I have seen poor communication destroy the careers of leaders and cultures of great progressing organizations.

Communication is truly the number one challenge in every team, company, and organization today.

Just think about the new things you are having to communicate about today. Work schedules have changed. COVID and its effect on our workforce. Vaccines and the need or lack thereof for them. Who is right or wrong the republicans or the democrats? The use of social media and what you can and can’t post to keep your job. And the mental health challenges the world is facing right now.

Communication is the number one skill every person should develop, but not many people will really work on developing beyond where they are right now and what they have learned from the past. When we do this, it keeps us stuck and we lack progress in relationships with others, and trust breaks down rapidly. Sound familiar?

Here are 5 ways you can develop your own skill of communication and then begin to help others.
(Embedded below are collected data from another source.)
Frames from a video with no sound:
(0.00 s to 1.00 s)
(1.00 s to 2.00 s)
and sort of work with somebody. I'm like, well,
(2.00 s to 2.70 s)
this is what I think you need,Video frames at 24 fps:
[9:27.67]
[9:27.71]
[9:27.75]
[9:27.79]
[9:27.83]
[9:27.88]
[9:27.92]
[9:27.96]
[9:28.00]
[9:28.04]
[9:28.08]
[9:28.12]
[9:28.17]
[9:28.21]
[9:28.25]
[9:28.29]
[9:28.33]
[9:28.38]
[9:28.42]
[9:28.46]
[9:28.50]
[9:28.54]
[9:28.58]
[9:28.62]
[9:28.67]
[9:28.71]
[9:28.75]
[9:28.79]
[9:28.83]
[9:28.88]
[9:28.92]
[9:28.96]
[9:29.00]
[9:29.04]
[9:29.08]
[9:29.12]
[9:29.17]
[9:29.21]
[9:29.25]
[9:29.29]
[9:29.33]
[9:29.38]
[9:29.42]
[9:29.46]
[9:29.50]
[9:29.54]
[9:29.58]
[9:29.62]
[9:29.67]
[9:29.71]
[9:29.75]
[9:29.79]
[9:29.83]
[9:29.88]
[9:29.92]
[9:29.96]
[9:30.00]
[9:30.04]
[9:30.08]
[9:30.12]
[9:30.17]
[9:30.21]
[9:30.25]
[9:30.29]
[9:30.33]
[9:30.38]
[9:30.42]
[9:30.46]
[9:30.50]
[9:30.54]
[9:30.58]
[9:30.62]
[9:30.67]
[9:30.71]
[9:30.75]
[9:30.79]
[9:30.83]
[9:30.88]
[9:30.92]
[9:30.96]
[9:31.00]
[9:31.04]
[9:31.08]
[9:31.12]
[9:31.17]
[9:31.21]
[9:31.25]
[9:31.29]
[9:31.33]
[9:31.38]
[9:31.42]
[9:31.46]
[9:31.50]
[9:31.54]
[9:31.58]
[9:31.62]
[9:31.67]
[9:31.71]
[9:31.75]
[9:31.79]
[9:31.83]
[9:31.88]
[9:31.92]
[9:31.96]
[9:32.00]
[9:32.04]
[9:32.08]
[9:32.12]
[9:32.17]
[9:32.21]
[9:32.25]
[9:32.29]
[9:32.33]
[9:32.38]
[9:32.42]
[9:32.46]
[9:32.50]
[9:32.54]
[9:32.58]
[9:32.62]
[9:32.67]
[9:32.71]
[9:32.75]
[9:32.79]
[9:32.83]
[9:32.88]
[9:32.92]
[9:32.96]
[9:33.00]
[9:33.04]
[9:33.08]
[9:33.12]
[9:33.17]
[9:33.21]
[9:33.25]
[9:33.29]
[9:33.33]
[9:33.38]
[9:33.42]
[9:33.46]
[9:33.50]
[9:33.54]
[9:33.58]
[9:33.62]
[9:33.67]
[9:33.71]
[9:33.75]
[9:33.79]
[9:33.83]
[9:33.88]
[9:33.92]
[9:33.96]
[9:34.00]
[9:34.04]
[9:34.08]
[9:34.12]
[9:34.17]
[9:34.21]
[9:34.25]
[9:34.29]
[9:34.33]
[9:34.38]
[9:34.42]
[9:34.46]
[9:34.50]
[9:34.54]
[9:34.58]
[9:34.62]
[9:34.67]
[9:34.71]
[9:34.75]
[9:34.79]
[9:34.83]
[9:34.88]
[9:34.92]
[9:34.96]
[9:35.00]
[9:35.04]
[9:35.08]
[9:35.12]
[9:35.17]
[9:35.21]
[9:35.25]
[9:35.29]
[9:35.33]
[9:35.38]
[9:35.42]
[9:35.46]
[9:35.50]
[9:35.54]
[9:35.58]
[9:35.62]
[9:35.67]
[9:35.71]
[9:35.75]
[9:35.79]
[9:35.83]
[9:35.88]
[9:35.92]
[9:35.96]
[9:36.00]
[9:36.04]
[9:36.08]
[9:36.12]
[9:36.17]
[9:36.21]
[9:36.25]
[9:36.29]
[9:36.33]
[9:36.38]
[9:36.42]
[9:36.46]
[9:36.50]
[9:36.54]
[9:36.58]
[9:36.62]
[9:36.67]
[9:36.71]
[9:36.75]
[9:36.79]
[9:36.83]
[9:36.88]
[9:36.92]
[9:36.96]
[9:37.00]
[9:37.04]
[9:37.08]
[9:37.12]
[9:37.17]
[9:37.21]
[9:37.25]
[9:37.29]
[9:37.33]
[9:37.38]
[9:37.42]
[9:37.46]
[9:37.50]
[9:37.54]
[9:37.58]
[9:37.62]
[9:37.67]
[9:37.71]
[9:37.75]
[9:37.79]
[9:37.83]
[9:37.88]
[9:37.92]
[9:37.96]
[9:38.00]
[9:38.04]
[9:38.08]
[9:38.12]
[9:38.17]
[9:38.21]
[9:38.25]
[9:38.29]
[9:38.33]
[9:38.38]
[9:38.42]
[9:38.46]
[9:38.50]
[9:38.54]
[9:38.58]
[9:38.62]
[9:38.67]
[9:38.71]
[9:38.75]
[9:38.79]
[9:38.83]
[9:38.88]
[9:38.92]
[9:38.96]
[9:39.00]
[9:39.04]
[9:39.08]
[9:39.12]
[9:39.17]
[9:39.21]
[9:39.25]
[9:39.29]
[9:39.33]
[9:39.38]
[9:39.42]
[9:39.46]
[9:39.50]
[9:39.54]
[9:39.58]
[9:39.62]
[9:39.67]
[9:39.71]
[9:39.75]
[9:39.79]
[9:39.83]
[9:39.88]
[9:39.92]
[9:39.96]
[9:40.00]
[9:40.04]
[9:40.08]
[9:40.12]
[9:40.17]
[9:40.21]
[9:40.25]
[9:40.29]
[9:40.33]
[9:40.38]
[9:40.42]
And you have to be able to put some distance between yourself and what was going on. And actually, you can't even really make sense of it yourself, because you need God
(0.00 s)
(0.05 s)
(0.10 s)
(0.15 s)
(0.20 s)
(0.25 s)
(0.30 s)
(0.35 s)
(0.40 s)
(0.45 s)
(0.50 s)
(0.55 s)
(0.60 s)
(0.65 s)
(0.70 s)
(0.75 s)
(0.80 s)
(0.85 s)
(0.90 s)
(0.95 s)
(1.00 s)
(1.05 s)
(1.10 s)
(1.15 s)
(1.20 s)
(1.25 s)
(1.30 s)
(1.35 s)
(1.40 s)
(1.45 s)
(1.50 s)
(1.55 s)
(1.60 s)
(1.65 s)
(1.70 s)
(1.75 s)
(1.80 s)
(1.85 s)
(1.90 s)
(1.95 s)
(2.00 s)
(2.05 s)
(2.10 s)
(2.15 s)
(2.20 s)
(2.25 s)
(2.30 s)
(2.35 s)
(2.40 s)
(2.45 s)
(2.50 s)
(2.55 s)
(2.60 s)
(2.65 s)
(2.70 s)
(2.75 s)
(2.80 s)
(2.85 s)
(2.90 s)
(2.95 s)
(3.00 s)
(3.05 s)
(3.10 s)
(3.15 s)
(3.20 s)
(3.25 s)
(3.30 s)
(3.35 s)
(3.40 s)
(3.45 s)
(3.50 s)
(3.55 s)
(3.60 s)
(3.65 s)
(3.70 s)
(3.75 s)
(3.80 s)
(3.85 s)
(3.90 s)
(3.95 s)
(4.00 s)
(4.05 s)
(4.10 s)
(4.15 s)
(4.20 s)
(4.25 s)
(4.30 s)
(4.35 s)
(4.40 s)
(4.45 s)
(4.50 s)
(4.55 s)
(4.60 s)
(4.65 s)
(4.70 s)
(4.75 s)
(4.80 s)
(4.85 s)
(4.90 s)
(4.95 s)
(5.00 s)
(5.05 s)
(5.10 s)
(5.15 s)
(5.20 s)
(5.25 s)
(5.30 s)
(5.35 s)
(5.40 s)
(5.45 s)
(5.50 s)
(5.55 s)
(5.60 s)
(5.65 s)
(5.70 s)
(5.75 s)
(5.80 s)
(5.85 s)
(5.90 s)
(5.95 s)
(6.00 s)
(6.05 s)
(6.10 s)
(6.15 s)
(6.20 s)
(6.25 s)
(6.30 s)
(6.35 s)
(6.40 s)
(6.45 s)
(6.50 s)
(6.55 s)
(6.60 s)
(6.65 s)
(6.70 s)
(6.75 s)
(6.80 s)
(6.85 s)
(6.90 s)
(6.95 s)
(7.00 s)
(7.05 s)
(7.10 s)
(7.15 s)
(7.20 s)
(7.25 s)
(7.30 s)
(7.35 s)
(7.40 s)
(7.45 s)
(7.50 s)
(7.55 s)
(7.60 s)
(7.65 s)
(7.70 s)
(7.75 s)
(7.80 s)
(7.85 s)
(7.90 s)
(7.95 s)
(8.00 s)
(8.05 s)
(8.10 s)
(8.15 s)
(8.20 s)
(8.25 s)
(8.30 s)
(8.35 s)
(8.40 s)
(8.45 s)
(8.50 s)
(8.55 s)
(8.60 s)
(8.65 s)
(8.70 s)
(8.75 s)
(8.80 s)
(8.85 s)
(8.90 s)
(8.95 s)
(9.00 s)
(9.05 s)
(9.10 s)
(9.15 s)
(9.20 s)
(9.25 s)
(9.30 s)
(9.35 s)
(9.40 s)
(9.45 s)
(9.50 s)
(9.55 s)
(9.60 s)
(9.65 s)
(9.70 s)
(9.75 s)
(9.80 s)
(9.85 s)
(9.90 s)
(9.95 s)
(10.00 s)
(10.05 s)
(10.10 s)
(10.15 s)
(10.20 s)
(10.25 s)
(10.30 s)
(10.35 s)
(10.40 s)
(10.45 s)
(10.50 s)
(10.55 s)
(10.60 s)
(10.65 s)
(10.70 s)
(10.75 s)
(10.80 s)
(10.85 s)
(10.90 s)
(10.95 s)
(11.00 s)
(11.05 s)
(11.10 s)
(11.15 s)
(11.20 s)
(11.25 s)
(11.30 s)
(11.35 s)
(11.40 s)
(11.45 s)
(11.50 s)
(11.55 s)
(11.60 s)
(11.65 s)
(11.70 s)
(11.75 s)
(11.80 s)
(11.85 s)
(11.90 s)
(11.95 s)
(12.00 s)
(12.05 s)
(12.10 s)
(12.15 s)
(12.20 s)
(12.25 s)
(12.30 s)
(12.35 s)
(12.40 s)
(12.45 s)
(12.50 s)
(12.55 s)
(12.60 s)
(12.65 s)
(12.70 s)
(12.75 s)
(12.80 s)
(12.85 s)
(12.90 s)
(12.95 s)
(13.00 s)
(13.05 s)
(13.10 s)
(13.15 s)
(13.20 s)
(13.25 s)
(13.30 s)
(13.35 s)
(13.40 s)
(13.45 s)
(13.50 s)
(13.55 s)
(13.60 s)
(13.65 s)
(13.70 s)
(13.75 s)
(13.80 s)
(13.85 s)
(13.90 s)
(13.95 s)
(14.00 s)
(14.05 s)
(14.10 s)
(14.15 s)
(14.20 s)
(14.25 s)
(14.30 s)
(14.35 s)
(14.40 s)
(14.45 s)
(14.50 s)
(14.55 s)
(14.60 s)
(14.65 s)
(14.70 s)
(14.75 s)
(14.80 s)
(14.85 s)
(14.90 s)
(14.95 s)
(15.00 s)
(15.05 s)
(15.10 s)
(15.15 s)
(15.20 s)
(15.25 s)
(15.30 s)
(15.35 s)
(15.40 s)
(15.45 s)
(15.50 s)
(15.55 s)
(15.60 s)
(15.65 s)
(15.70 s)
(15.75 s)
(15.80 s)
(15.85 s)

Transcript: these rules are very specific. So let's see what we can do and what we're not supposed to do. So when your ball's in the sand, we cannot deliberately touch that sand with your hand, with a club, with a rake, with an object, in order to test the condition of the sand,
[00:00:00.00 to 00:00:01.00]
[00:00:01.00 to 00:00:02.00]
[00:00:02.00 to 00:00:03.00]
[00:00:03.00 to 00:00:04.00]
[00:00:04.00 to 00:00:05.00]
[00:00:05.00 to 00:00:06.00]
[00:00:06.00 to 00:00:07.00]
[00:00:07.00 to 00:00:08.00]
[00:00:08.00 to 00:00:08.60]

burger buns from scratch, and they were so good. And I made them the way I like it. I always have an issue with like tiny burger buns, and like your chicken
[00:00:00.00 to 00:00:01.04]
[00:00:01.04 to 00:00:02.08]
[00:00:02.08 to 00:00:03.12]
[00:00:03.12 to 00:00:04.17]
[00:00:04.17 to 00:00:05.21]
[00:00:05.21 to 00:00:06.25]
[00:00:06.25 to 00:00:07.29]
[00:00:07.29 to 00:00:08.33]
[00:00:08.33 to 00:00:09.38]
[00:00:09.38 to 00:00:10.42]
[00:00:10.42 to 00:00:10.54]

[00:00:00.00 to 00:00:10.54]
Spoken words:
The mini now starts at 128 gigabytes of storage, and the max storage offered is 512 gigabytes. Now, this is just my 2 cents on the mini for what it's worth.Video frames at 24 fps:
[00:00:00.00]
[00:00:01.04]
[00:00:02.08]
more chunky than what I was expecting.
  1. Seek first to understand, then to be understood. I read The 7 Habits of Highly Effective People by Steven Covey when I was in my early twenties. It was many years later when I began to learn it and then practice this habit in my communication with others. Why is it important to practice this habit? The number one reason people are leaving companies today is because they do not feel valued by their boss/employee Simply listening and seeking to understand others before trying to force your ideas and opinions on them will create trust and understanding.
  2. Practice the platinum rule. We all know the golden rule, do unto others as you want to be done to you. But if you think about this for a minute this could be really selfish. People have a desire to be treated differently than you or me. I am a very direct, to the point, no fluff communicator. Just come to me and give me the facts and let me ask questions. But, if I treat others this way there is a real high probability I will intimidate them and create a gap and problem in our relationship I am not seeking to create. The platinum rule teaches us to treat others how they want to be treated. This is different than you or me. If you begin to practice this rule in your communication, I promise it will change your world. I have thousands of firsthand experiences in making this change in my style with others.
  3. Check your emotions at the door. We are all emotional beings. However, if I bring certain emotions into a conversation with others, I am likely to trigger a response from them I do not like. This often creates the vicious cycle of reactive and emotional conflict versus conversation and collaboration. I am a believer in having conversations that are tough and having them quick, but only after I have checked in with my emotional state. I recently had to have a very difficult conversation. Before having this, I went to the gym, I had some prep conversations with others, I prayed for calm and direction. The individual I had this conversation with is a very emotional and reactive communicator. I am happy to say the conversation went brilliantly because I practice the three ways I have shared with you above.
  4. Use questions versus directives to keep the conversation going. Questions are the path to understanding. But do not use leading questions, use discovery questions. Be curious about others and don’t use the questions to lead them to your path. This is manipulation, not leadership. I personally am a very directive personality, so I must focus on this principle in every conversation I have with others. When I practice this, the other person always feels heard, valued, and understood. Trust is gained.
  5. Be Friendly This sounds elementary I know, but the question I have for you is are you friendly? Do you see others as valuable as you see yourself? Do you like people or do you judge people? We can’t be friendly when we are judging them. You may have this concept under control, but in the world I visit daily in my leadership work, we have lost friendliness. No matter if I’m at the store, somewhere in the community, or with a healthcare client I am working, the friendliness meter has bottomed out in many cases. Gandhi said to be the change you wish to see in the world. I challenge you to work to be the friendliest person anyone meets. It’s harder than you think when we are focused on ourselves…so go focus on how valuable others are in the world.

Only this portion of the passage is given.